The university has, thank God, always been the place of experimentation, intellectual and societal, of research outside the framework, quickly qualified as abuses by the censors. But teachers are not masters of learning. They have talent, ideas and opinions, which we qualify as activism when they “disturb” (Mr. Monnier dixit), in other words when they challenge the taboos put in place by conservatives, as by example in terms of climate change. Ah! How we miss Professor Dominique Bourg!
However, it is only in dictatorships and in societies without freedom that universities are limited to being places of strict professional training. Unfortunately, this is clearly what Mr. Monnier and these deputies who, it seems, are worried and are threatening to cut off funds at UNIL.

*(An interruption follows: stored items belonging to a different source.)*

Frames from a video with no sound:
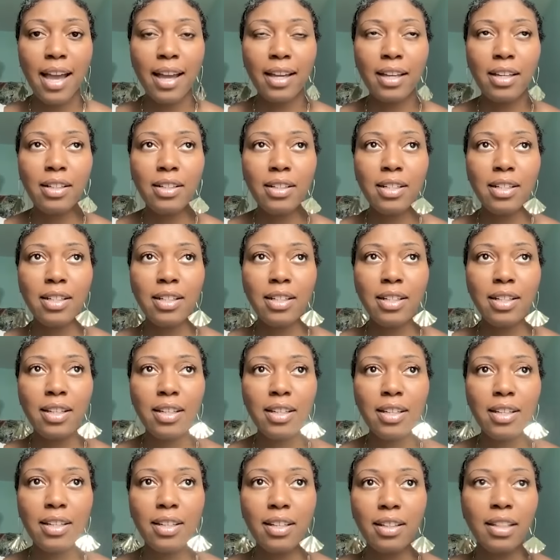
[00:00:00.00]
I couldn't,
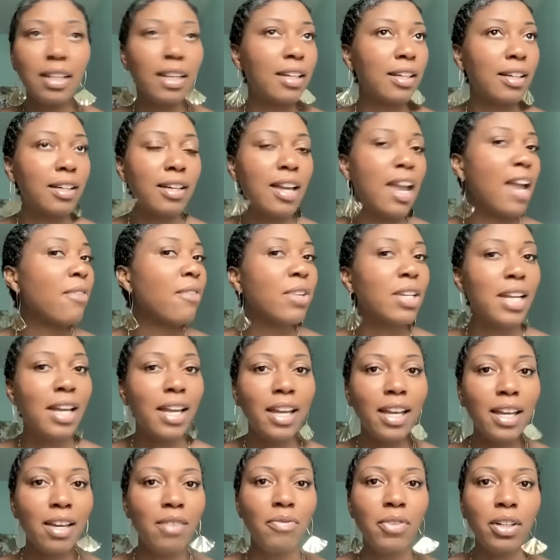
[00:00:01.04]
like, every
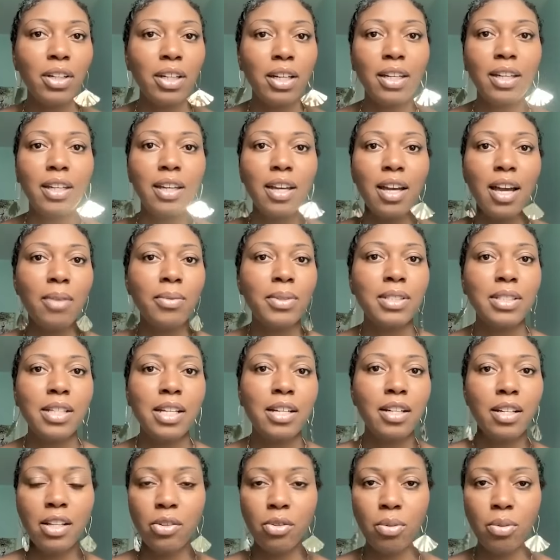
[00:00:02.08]
day it felt like I was at
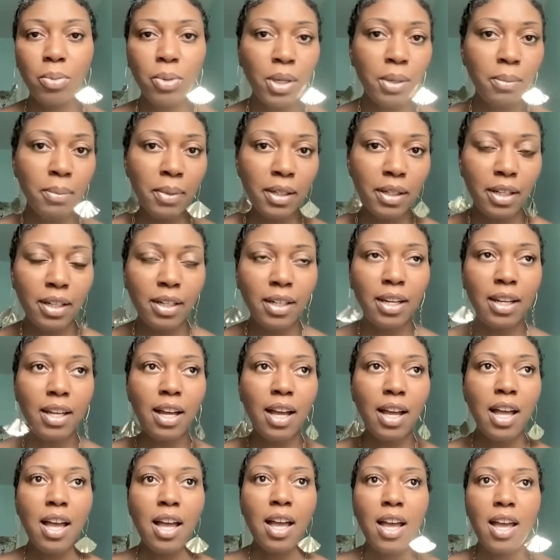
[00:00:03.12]
another appointment. And
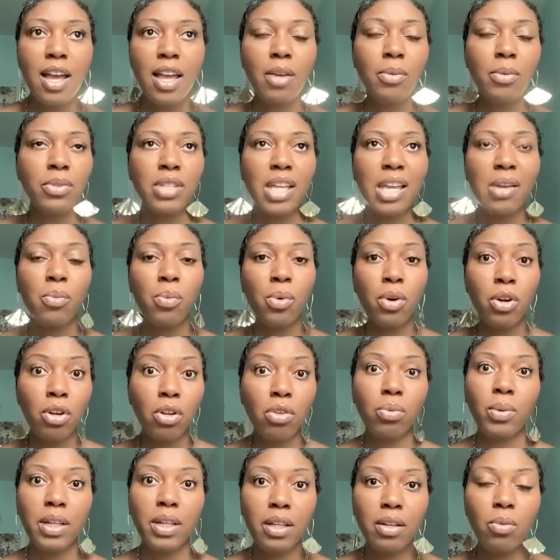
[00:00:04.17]
it was a
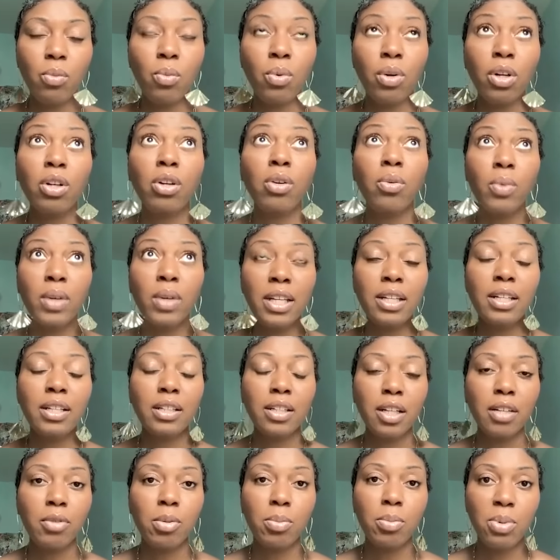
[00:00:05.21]
whirlwind whirlwind
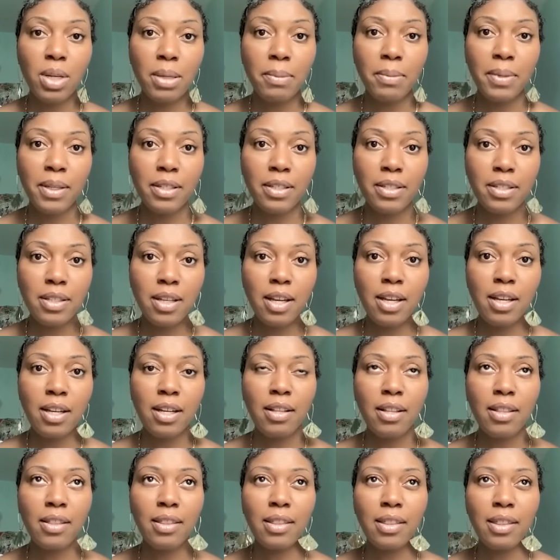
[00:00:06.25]
of appointments.
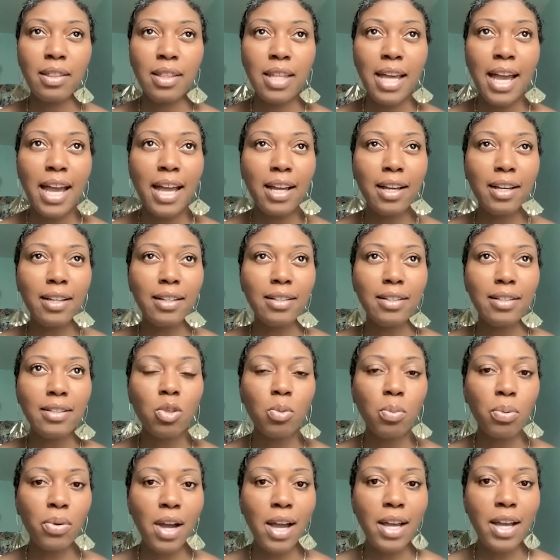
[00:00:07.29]
Uh, that
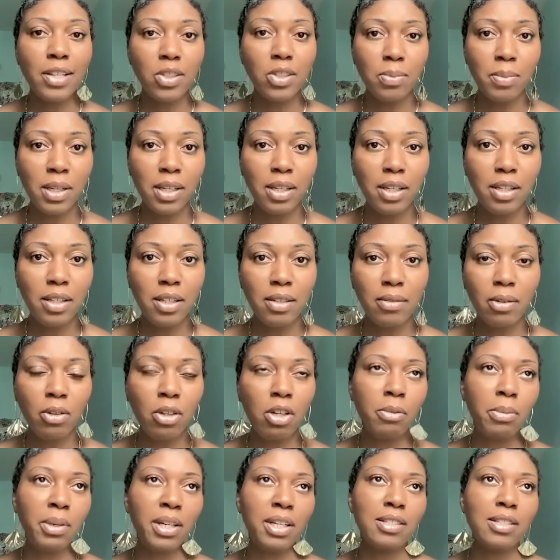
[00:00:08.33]
surprised me, you
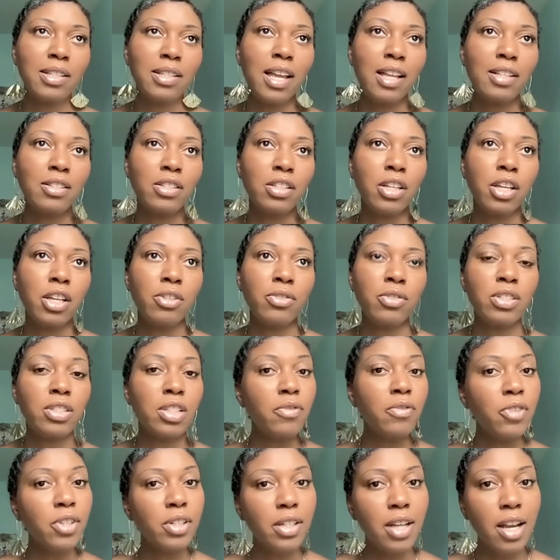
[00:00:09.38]
know, because I had to go to
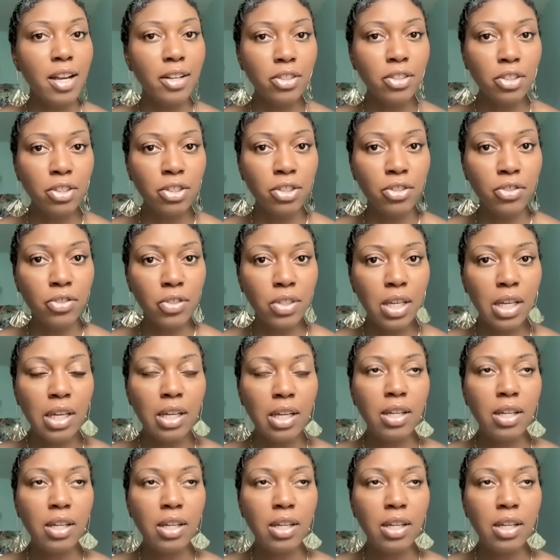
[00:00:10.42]
different doctors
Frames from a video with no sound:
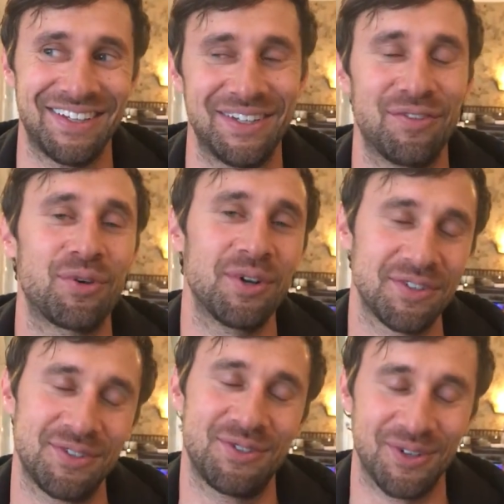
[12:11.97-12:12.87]
Yeah, of
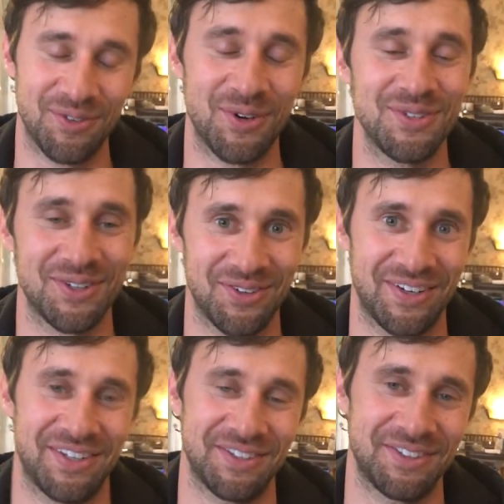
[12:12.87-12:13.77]
course. Sure, of course you can
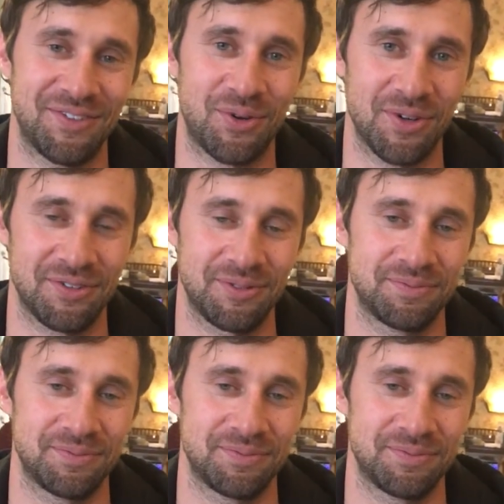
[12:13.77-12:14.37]
read it. Of course.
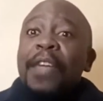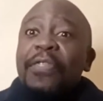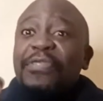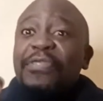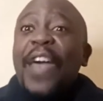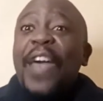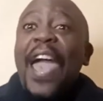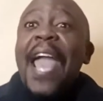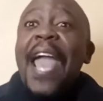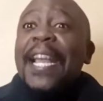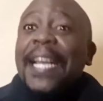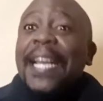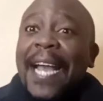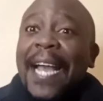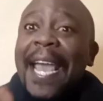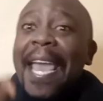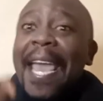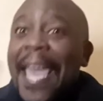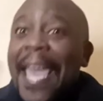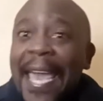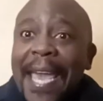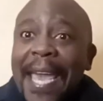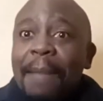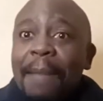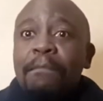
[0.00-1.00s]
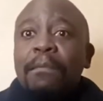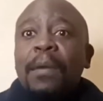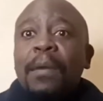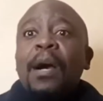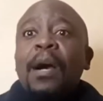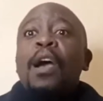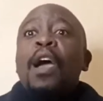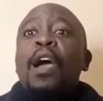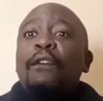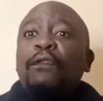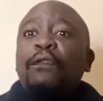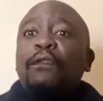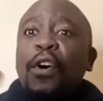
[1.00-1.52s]
thank Him
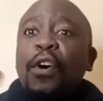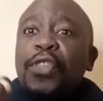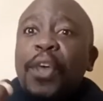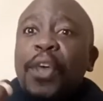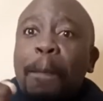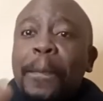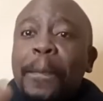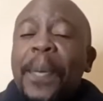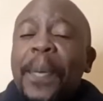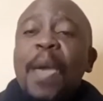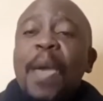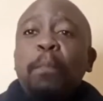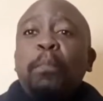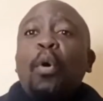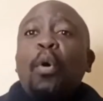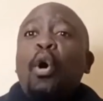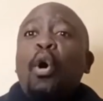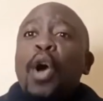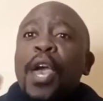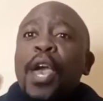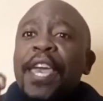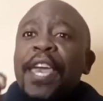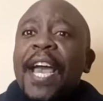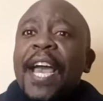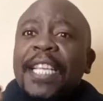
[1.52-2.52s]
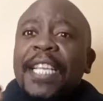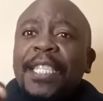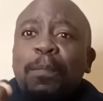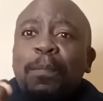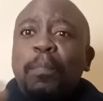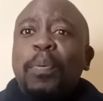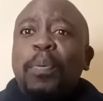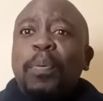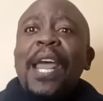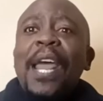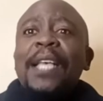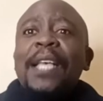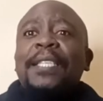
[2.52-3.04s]
for the people He has
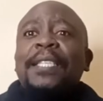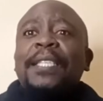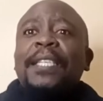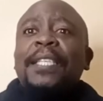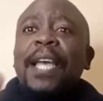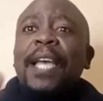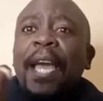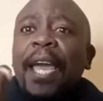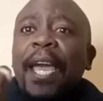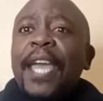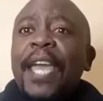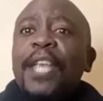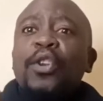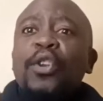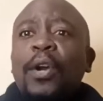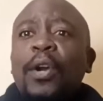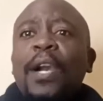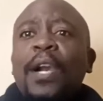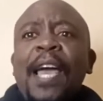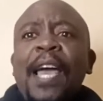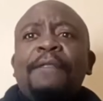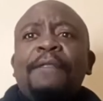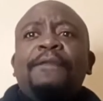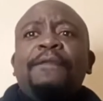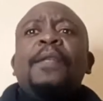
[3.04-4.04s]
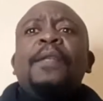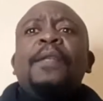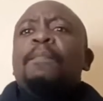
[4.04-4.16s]
placed in your life.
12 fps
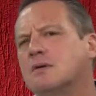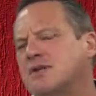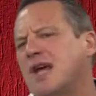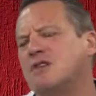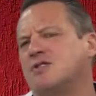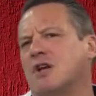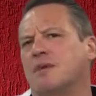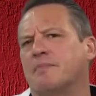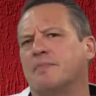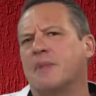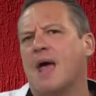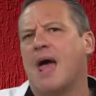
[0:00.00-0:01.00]
Seriously,
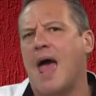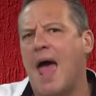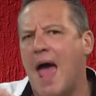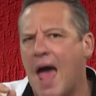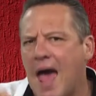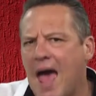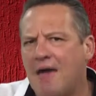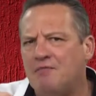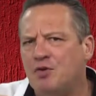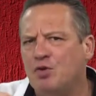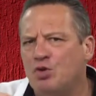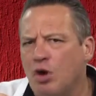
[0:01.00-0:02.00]

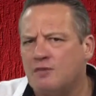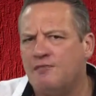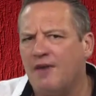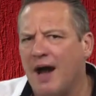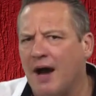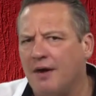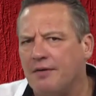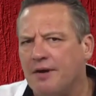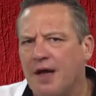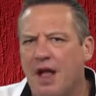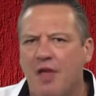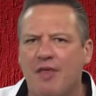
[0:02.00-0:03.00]
have you not found
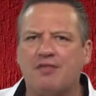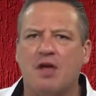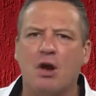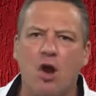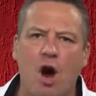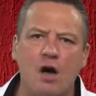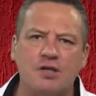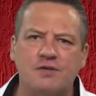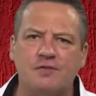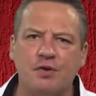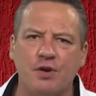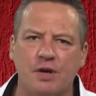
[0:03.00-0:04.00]
that the
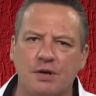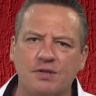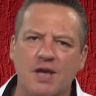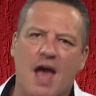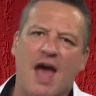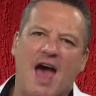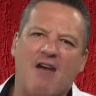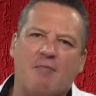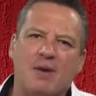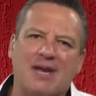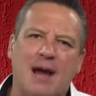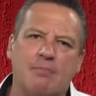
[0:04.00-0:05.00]
last few years
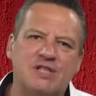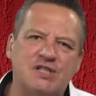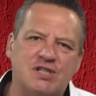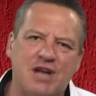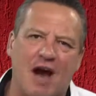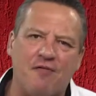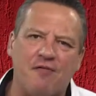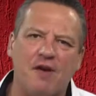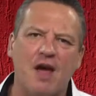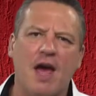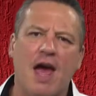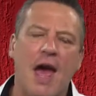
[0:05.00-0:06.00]
have become
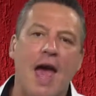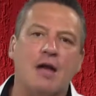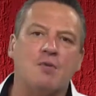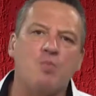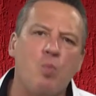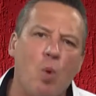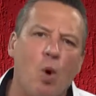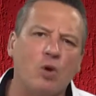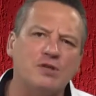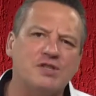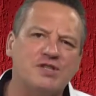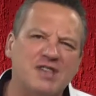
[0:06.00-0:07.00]
tougher and
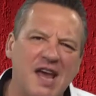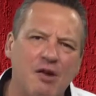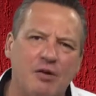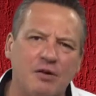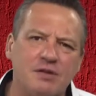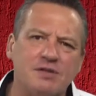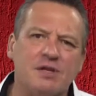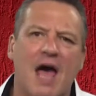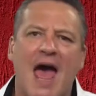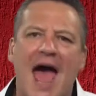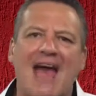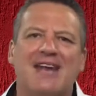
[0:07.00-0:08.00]
more serious,
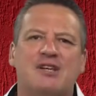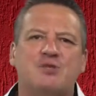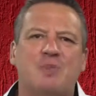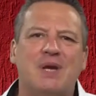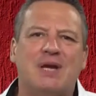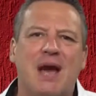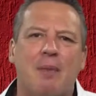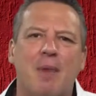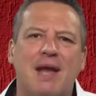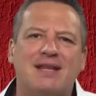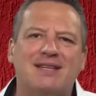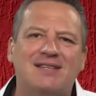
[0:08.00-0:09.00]
and it has
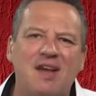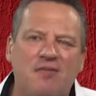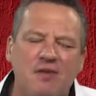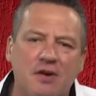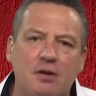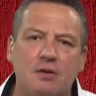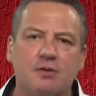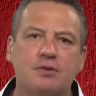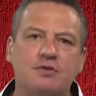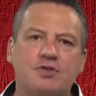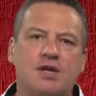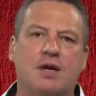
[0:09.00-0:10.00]
become difficult
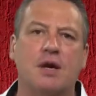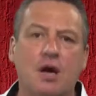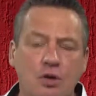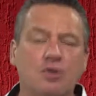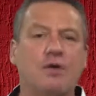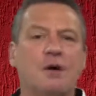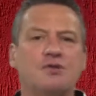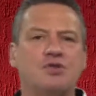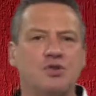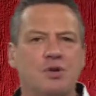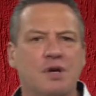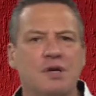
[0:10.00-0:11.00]
to stick to
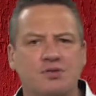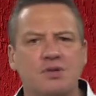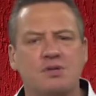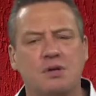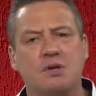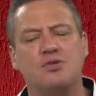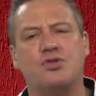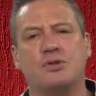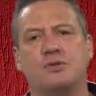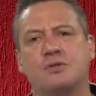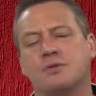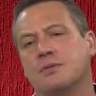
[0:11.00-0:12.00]
those New Year's
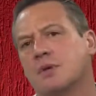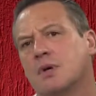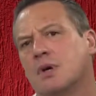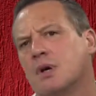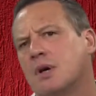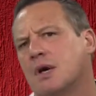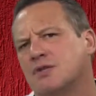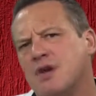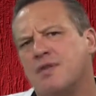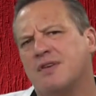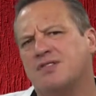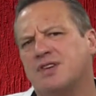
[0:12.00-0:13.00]
resolutions?
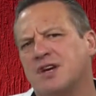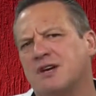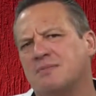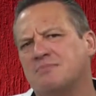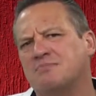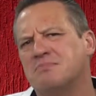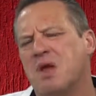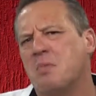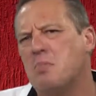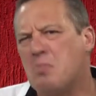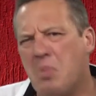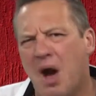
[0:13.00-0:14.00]
So this year,
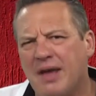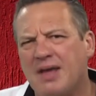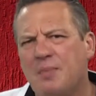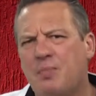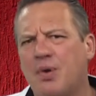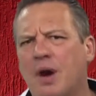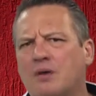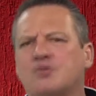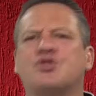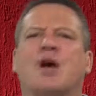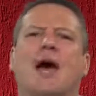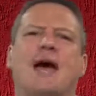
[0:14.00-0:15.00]
my
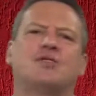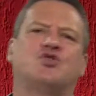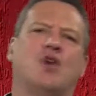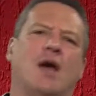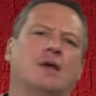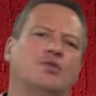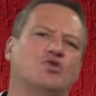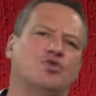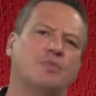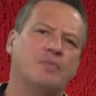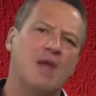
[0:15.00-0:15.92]
approach has changed.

In any case, the traps, barbed wire and Toblerone set by the hyperconservatives on the University square are not likely to arouse vocations among potential successors of the rector, who to do well, should have their PLR or the UDC!
Philippe Barraud, Cully
Federal Council
The newspapers have informed us that the employment contract of the personal collaborator of Federal Councilor Viola Amherd, despite her age of 70, has been extended. His salary is 1140 francs per day. It is higher than that of the President of the United States. But there is better. A former military officer was awarded daily fees of 1,800 francs for fifteen months, or 58% more than the top civil servant. It appears that these are common remunerations granted to external collaborators. Congratulations again and congratulations to the lucky beneficiaries!
On the other hand, our seven Wise Men, with the laudable concern of presenting a 2025 budget that is not too deficit, decided, on August 14, to reduce the Confederation’s contribution to AVS expenses from 20.2 to 19, 5%. And, so as not to stop halfway, they also recommend eliminating AVS pensions for widows whose children have become adults. Good luck to widowed mothers who, after having devoted their energies to the home, possibly with part-time jobs, without the possibility of professional progress, must find a job for the few years remaining until retirement.
Werner Blum, Vaud Federation of Retirees, Échallens
Did you find an error? Please report it to us.